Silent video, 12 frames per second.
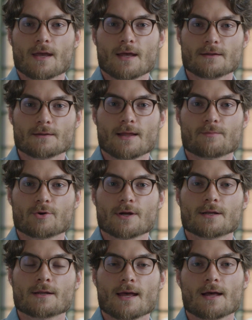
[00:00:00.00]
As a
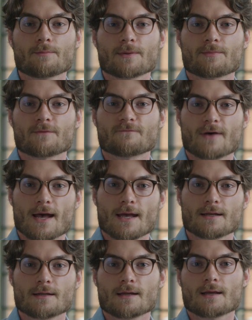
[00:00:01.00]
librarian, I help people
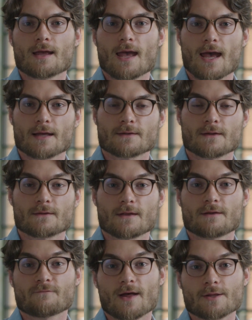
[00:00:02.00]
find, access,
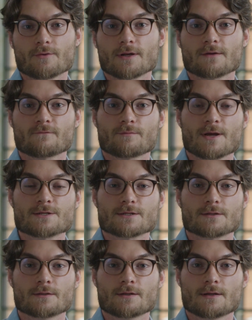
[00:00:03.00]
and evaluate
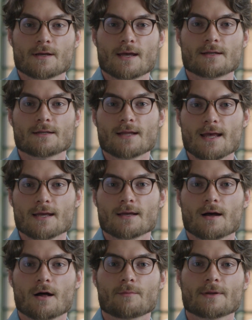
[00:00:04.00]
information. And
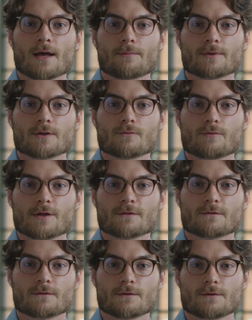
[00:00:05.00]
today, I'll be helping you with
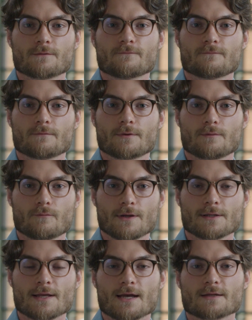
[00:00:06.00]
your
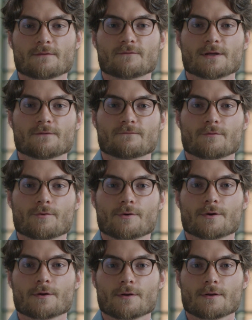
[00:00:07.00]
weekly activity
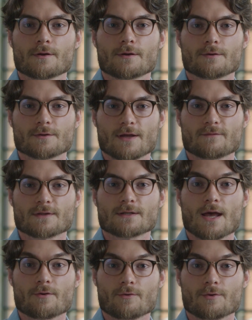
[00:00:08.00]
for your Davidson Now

---

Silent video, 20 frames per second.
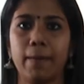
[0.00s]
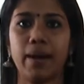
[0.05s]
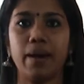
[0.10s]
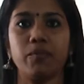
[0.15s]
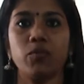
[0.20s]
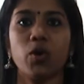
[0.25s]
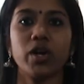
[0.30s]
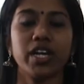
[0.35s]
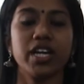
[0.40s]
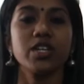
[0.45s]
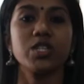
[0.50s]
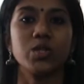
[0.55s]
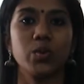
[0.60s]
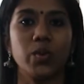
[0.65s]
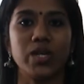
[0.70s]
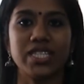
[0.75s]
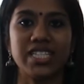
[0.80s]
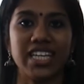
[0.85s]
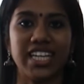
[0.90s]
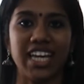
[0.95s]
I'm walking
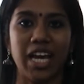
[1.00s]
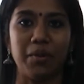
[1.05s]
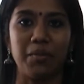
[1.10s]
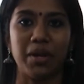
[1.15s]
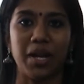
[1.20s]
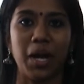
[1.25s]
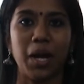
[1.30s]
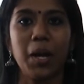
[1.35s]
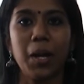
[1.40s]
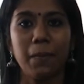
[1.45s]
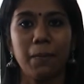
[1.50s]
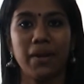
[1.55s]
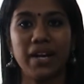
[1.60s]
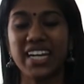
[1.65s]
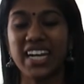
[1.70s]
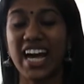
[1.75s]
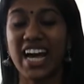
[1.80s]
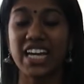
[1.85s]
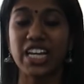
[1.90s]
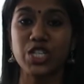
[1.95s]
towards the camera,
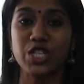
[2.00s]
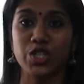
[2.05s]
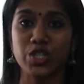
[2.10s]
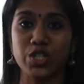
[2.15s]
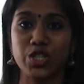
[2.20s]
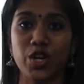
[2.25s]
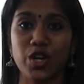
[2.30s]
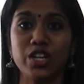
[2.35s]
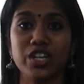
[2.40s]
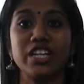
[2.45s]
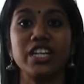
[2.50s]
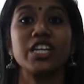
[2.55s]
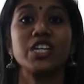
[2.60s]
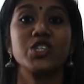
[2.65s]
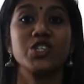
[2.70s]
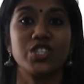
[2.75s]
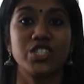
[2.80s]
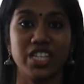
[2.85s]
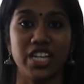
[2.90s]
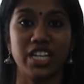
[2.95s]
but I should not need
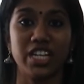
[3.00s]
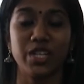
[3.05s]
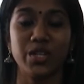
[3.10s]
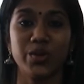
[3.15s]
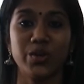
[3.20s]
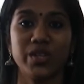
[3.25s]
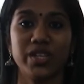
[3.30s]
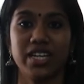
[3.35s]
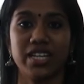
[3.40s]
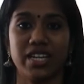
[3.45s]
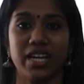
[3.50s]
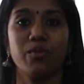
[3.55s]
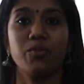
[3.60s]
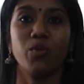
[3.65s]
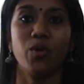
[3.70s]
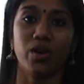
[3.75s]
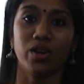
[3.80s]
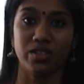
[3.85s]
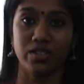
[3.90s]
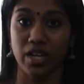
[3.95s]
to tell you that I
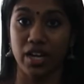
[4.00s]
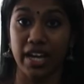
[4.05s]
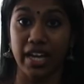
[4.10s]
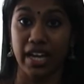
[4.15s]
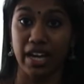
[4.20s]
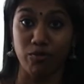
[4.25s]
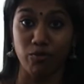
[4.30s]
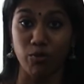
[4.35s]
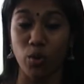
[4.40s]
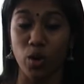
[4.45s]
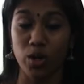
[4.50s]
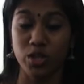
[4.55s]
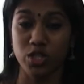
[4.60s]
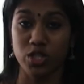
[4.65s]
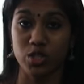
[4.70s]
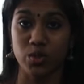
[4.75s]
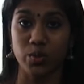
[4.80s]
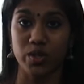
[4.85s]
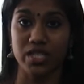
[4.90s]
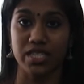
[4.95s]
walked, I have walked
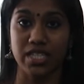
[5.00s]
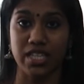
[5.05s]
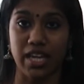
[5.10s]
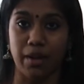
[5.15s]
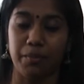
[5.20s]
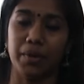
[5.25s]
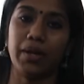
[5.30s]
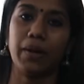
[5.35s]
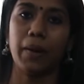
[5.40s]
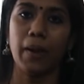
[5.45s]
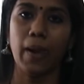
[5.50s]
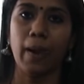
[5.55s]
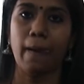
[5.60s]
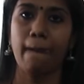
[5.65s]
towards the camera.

...

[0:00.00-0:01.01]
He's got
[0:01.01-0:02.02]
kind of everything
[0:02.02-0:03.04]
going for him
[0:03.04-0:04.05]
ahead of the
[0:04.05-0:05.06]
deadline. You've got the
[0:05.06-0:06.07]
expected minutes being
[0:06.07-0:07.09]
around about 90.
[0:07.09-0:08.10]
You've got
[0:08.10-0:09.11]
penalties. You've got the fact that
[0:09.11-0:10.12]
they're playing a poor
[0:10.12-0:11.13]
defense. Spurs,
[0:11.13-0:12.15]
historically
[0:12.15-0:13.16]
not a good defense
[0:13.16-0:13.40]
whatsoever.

__WHAT TO PRODUCE__
Lines from the entries that contain the string "video" are what must be copied.

__SOLUTION TO THIS EXERCISE__
Silent video, 12 frames per second.
Silent video, 20 frames per second.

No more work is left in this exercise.